J’étais aux USA quand le Washington Post a obtenu le Prix Pulitzer pour (avec le Guardian) leur publication des révélations sur le système de surveillance de la NSA, rendues possibles grâce aux documents fournis par Edward Snowden, ancien consultant de l'agence de renseignement aujourd'hui réfugié en Russie.
La question a fait débat aux USA, tout le monde sachant cependant que ce prix ne fait que confirmer la puissance de l’empire capable de se sortir de toutes les crises… par une autre crise.
Mais alors un système éternel ?
Tous les empires ont fini par mourir sous les coups de leurs barbares respectifs, sauf qu’avec les USA se pose une question inédite : et si la chute de l’empire n’était rendue possible que par la destruction de la planète ?
Sauf à nier, là aussi, la réalité, il est important de rappeler que le premier discours écologiste est venu des USA, que là-bas, à ma grande surprise les produits bio (organique) occupent une place non négligeable dans les supermarchés et que les bons sentiments coulent à flots dans les propos les plus divers. Ceci étant Mac Do a conservé ses couleurs traditionnelles (le jaune et rouge) alors qu’en France il est passé au vert.
Nous savons qu’il existe un capitalisme vert qui semble être la nouvelle porte de sortie du système : il est à craindre que ce cosmétique (l’utilisation des cosmétiques aux USA est presque une religion) ne soit pas productif comme les inventions de Steve Jobs et Bill Gates.
En 1974 la contestation du système était forte et prouvait chaque jour que la gauche étasunienne, bien qu’absente des institutions avaient un dynamique nommée Bob Dylan, Joan Baez, Allen Ginsberg etc. En 2014, là-bas comme chez nous ce passé a « disparu » et l’effort est plus immense pour en chercher les traces sous des formes nouvelles.
Je crois simplement que face à un capitalisme qui n’hésite pas à se réinventer il serait temps que la révolution fasse de même et les travaux de Marx10 dont les capitalistes ont fait un usage constant, ne sont pas les derniers à nous aider en cette tâche.
Jean-Paul Damaggio
P.S. Cet article n'est qu'une ébauche d'un travail plus vaste qui sera d'ici un mois sur le blog des éditions la brochure.
1 Vision rendue linéaire par la plupart des continuateurs de Marx qui perdirent la dialectique en cours de route.
2 Le Marketing plus fort que le market…
3 Dans certains pays on parle d'industrie industrialisante…
5 Les tuyaux de la communication vont du pipeline à internet ou au téléphone.
6 Le très célèbre Walter Cronkite vient de quitter l'écran il y a seulement cinq ans.
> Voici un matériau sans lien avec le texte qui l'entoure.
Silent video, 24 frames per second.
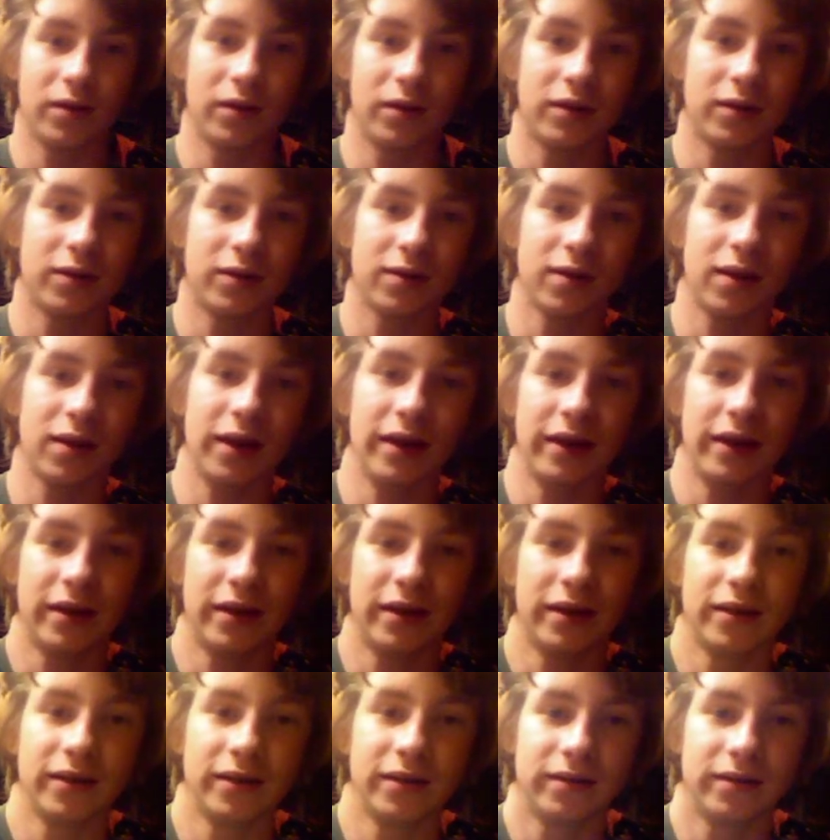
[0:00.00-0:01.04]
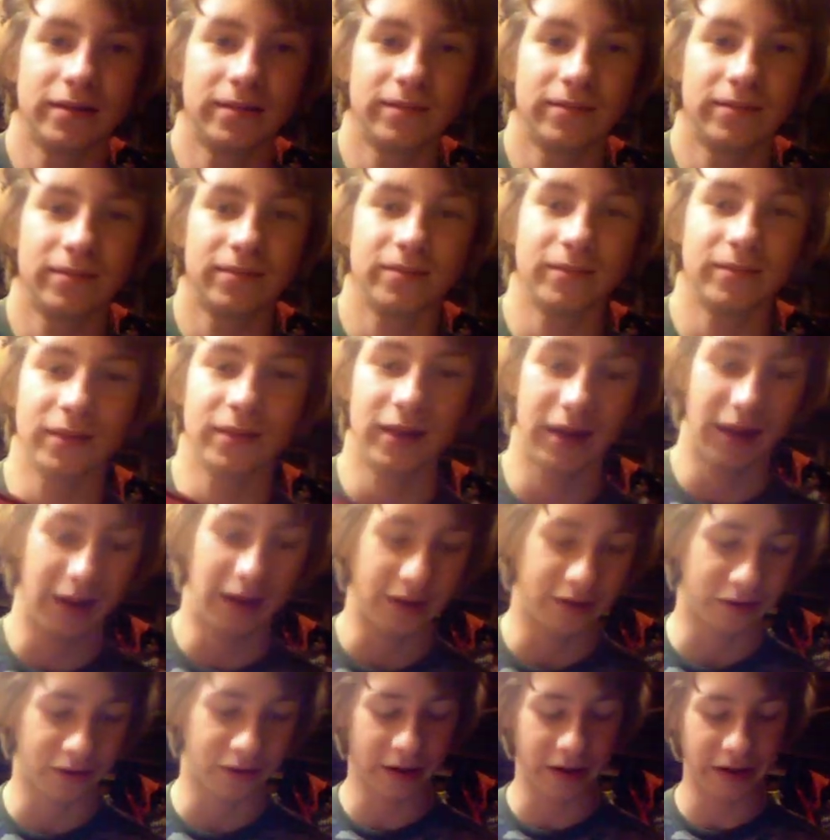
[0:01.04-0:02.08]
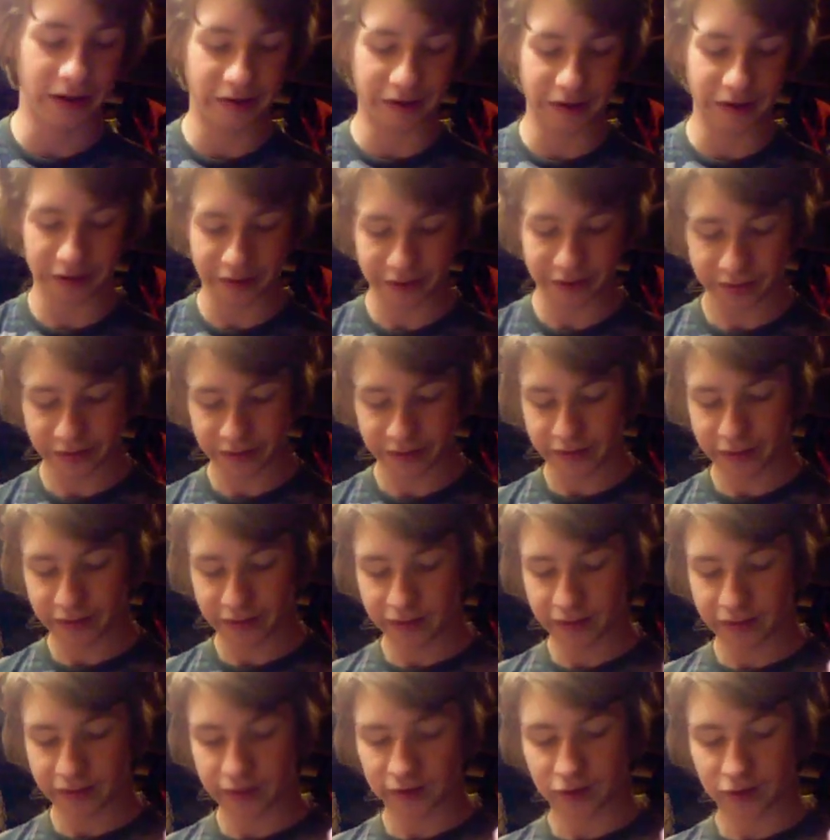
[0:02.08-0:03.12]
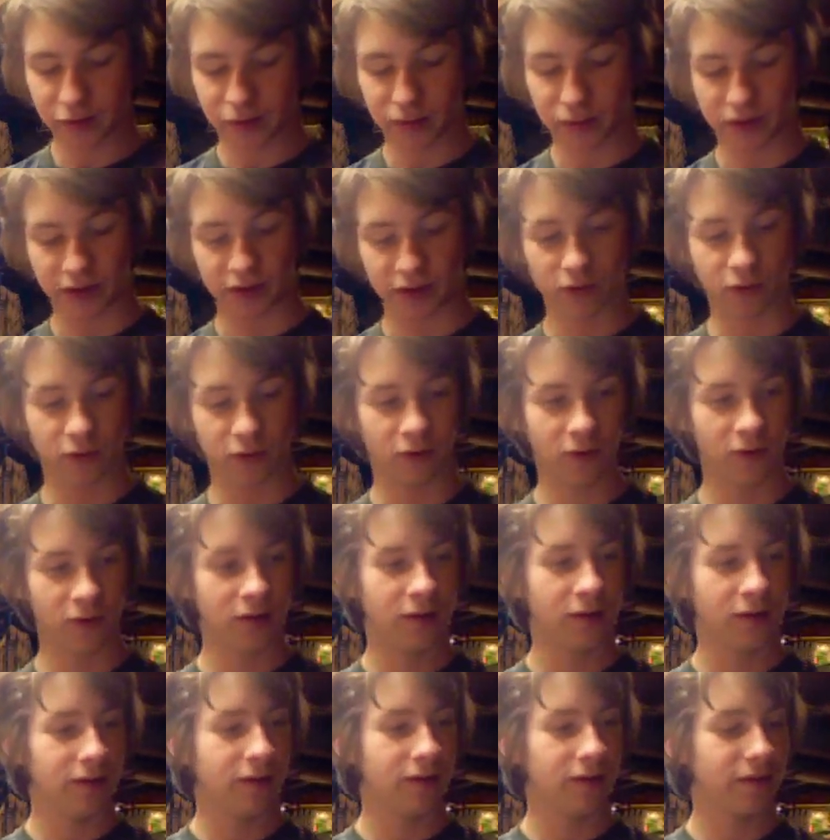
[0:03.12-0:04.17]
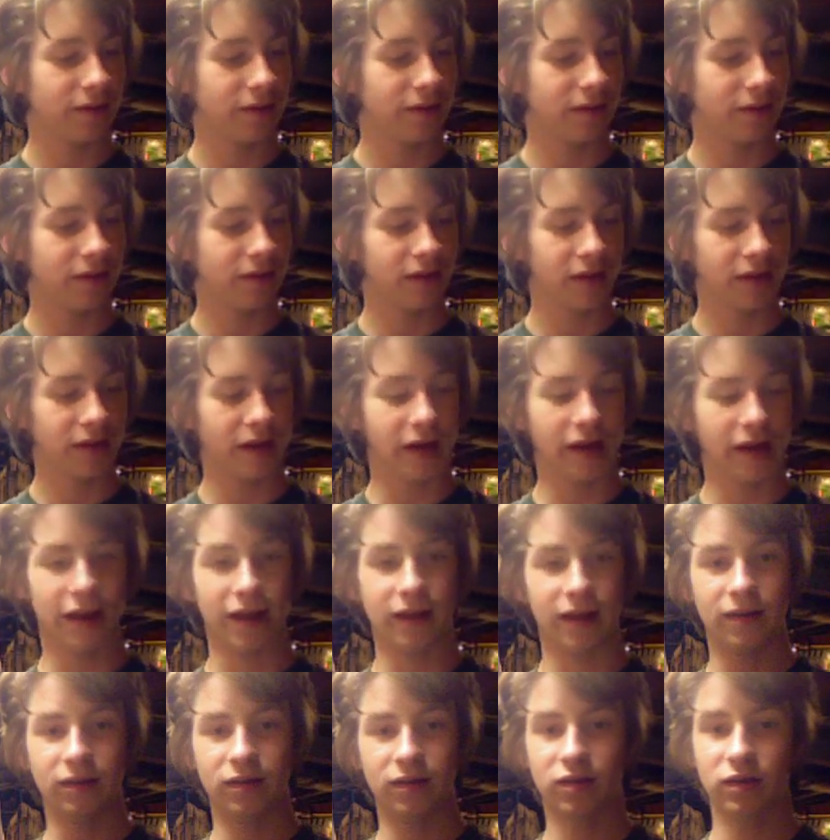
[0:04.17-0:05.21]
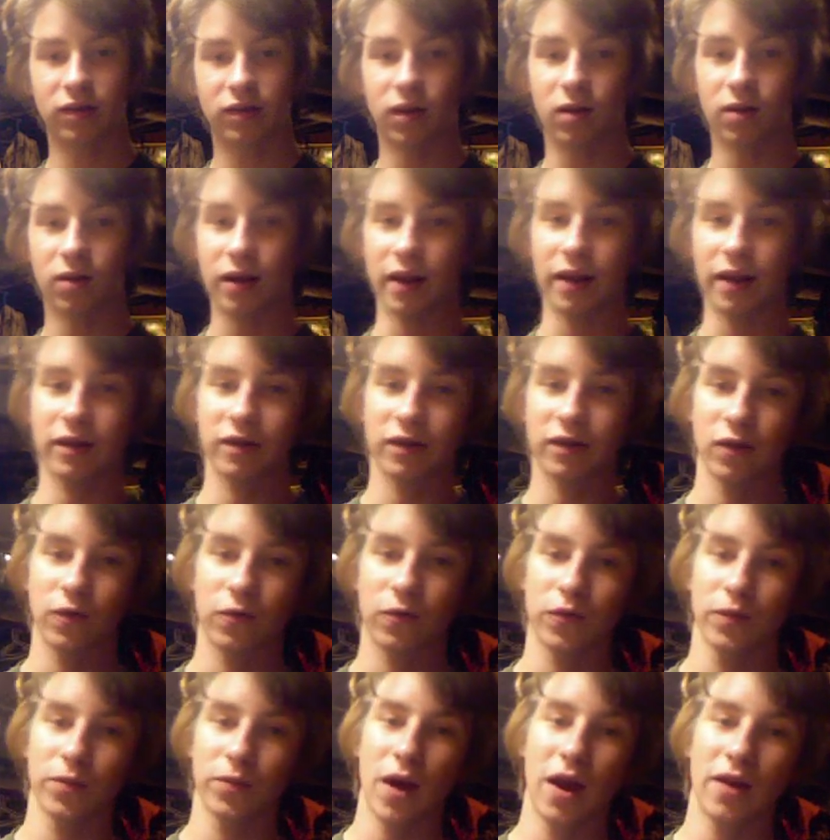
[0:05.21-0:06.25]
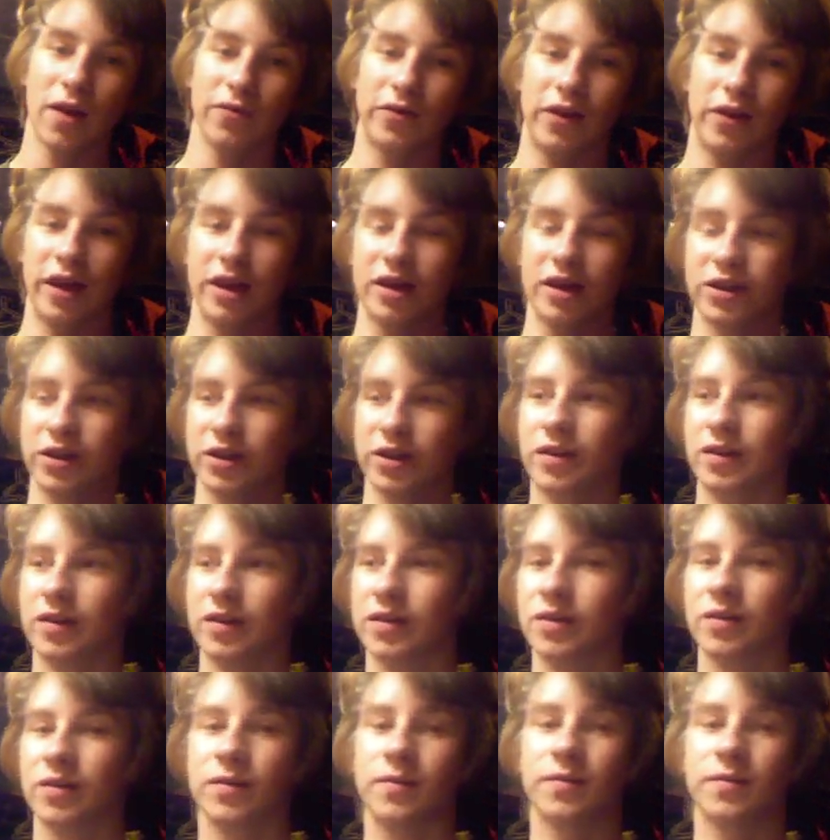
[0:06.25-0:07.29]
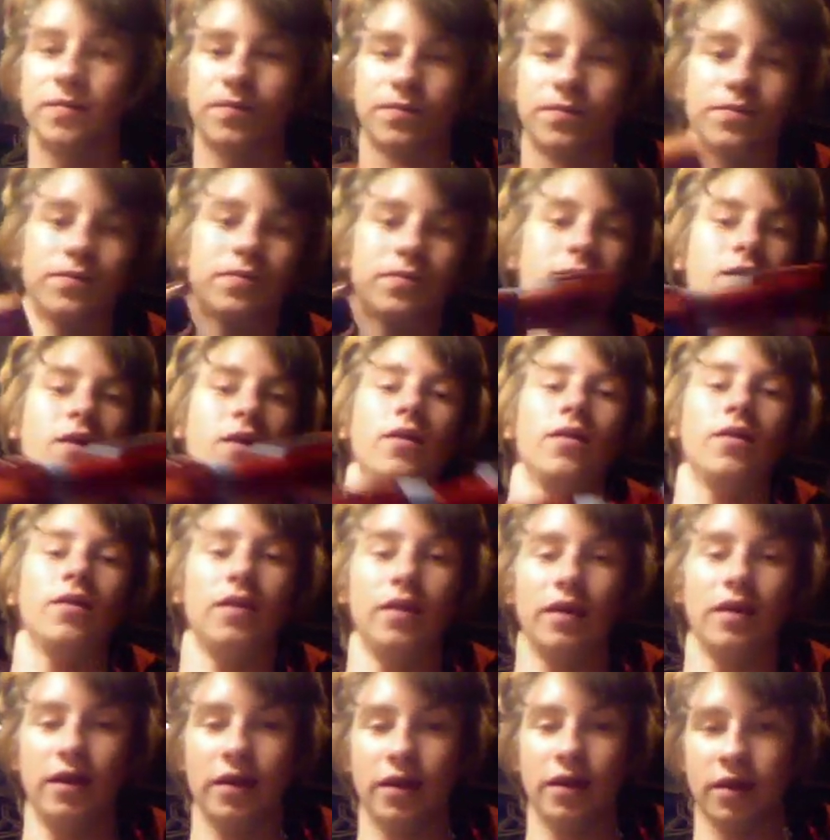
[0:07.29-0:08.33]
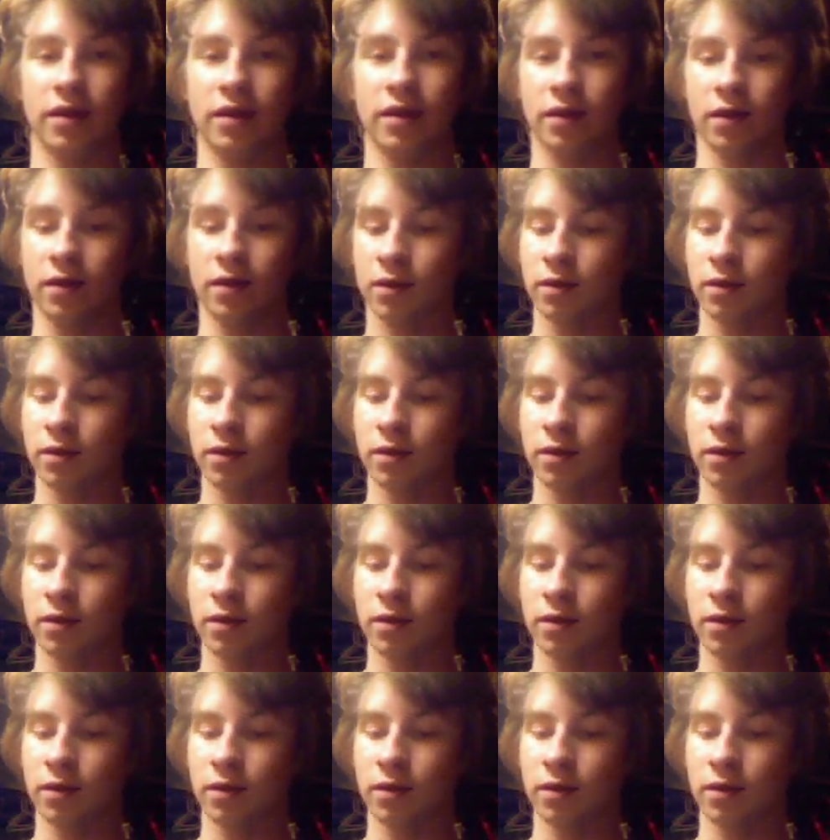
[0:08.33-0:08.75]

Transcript: There's it's crazy. It's pretty cool. And alright, so for modifications, the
7 Je comprends qu’on puisse refuser le terme d’empire à l'URSS d'hier et à la Chine d'aujourd'hui mais je ne vais m'expliquer ici sur ce point.
8 Malgré l'existence de nombreux marxistes des Amériques
9 Rappelons qu'en terme de PIB la Russie ne pèse pas plus que l'Italie ou la Californie, cette dernière était en 2009 plus mal notée par les fameuses agences que la Grèce. On a cependant jamais entendue parler de l'incompétence des dirigeants californiens ou de la paresse de ses habitants…
10 Je note que mon ami René Merle nous renvoie sur blog au Marx de la Critique de l'économie politique livre que j'ai acheté à New York à deux pas du Rockefeller Center quand il y avait là une librairie française.